- [INSTRUCTIONS FOR THE TASK]
Please write out only the lines from the line with "[00:00:00.00]" to the line with "[00:00:03.50]", inclusive, exactly as they stand below, without the pictures.

- [AVAILABLE DATA]
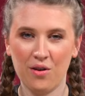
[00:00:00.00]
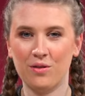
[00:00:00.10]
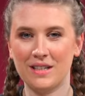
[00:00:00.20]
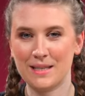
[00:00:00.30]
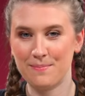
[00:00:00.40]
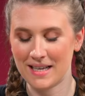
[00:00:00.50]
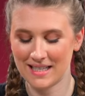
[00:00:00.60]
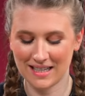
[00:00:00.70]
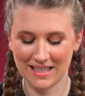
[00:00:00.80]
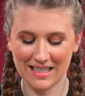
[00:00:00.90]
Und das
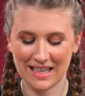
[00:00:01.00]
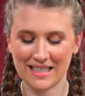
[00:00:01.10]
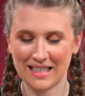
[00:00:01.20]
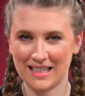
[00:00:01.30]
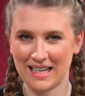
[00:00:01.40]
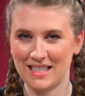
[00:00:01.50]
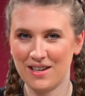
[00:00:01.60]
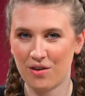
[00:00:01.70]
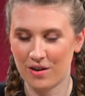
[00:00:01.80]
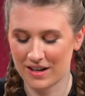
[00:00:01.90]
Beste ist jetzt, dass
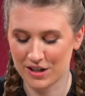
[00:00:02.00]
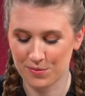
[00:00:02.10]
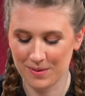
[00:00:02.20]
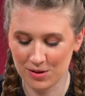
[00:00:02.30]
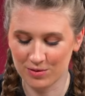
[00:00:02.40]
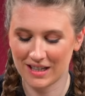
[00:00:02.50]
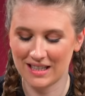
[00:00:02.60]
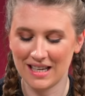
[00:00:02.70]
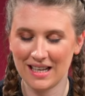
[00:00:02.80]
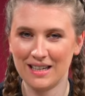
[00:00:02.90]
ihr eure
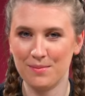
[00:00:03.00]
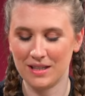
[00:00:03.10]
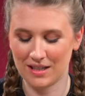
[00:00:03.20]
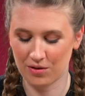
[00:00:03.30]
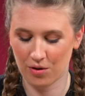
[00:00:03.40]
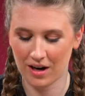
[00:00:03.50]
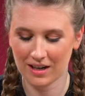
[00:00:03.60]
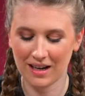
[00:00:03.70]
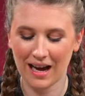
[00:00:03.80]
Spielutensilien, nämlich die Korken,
--
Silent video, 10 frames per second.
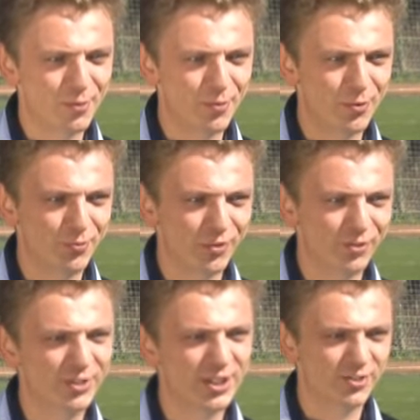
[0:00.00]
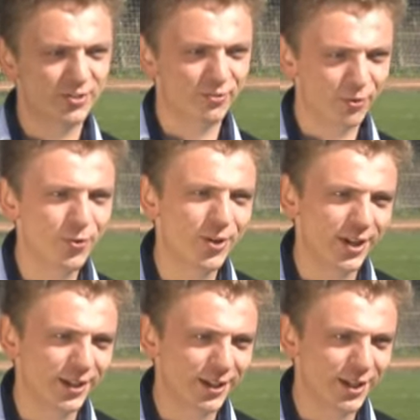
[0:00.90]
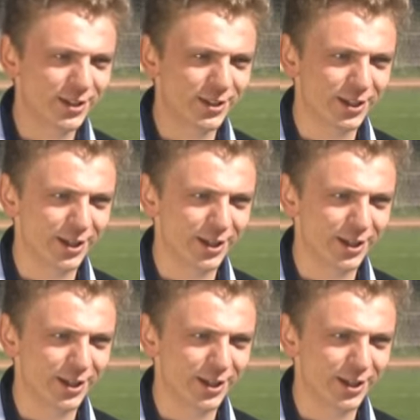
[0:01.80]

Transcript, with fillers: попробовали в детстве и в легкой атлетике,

- [RESPONSE]
[00:00:00.00]
[00:00:00.10]
[00:00:00.20]
[00:00:00.30]
[00:00:00.40]
[00:00:00.50]
[00:00:00.60]
[00:00:00.70]
[00:00:00.80]
[00:00:00.90]
Und das
[00:00:01.00]
[00:00:01.10]
[00:00:01.20]
[00:00:01.30]
[00:00:01.40]
[00:00:01.50]
[00:00:01.60]
[00:00:01.70]
[00:00:01.80]
[00:00:01.90]
Beste ist jetzt, dass
[00:00:02.00]
[00:00:02.10]
[00:00:02.20]
[00:00:02.30]
[00:00:02.40]
[00:00:02.50]
[00:00:02.60]
[00:00:02.70]
[00:00:02.80]
[00:00:02.90]
ihr eure
[00:00:03.00]
[00:00:03.10]
[00:00:03.20]
[00:00:03.30]
[00:00:03.40]
[00:00:03.50]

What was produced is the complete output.